:: Material provided
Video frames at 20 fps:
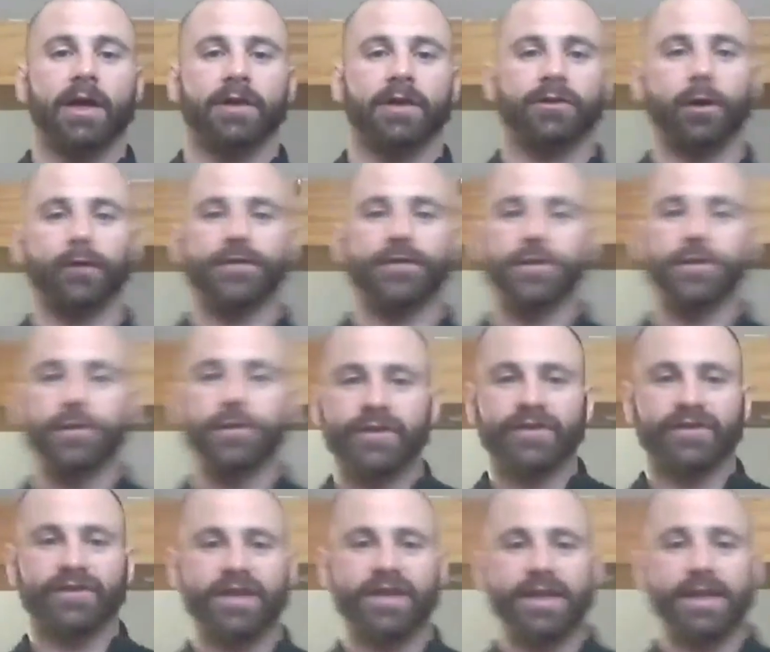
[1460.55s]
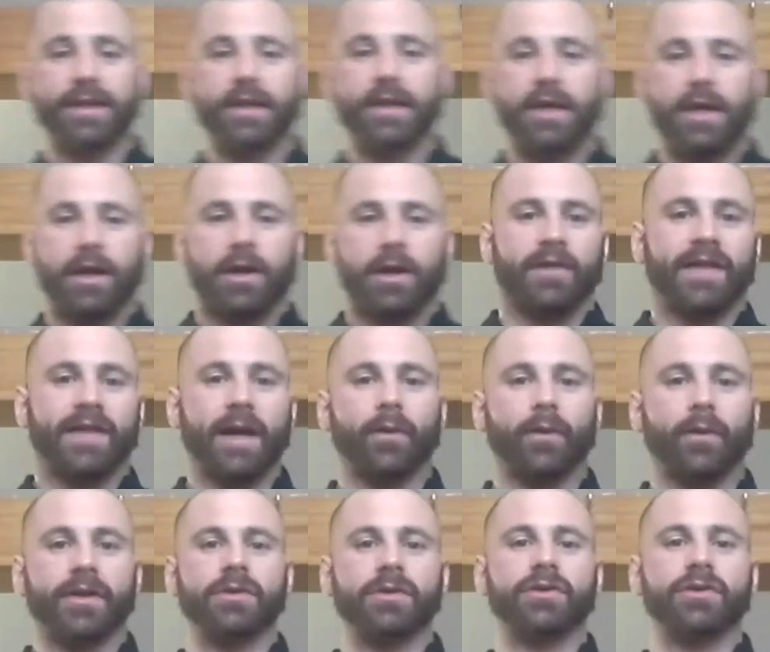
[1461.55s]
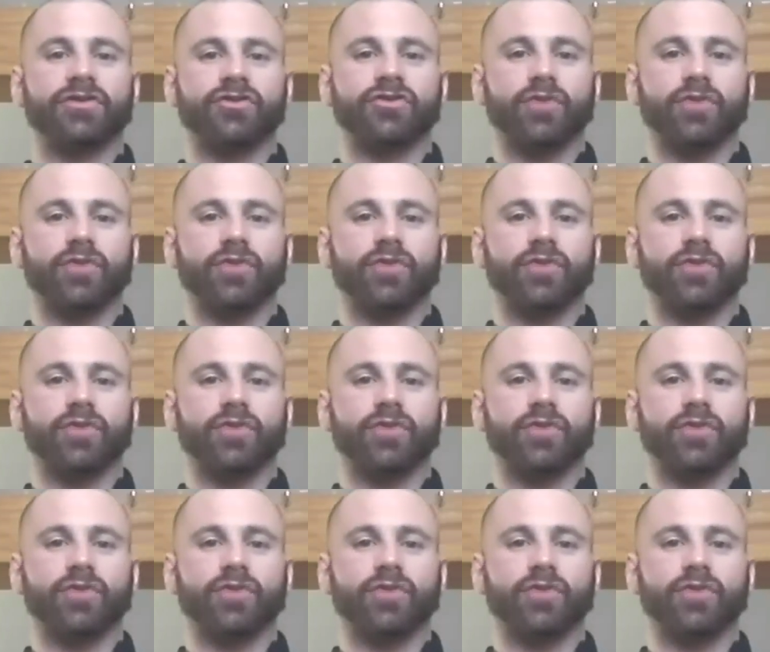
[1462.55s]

So if you see that when you just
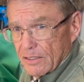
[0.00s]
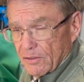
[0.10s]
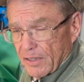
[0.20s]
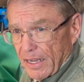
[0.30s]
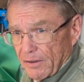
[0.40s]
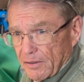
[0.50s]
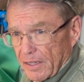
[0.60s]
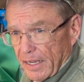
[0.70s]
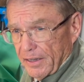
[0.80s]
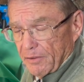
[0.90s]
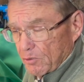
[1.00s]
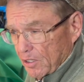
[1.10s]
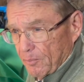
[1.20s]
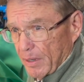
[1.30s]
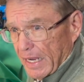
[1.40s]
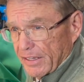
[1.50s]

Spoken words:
Okay, and then we'll come back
::::
**What is being asked:** The answer must be an exact copy of the records, with no images in it.

**Answer for this exercise:**
Video frames at 20 fps:
[1460.55s]
[1461.55s]
[1462.55s]

So if you see that when you just
[0.00s]
[0.10s]
[0.20s]
[0.30s]
[0.40s]
[0.50s]
[0.60s]
[0.70s]
[0.80s]
[0.90s]
[1.00s]
[1.10s]
[1.20s]
[1.30s]
[1.40s]
[1.50s]

Spoken words:
Okay, and then we'll come back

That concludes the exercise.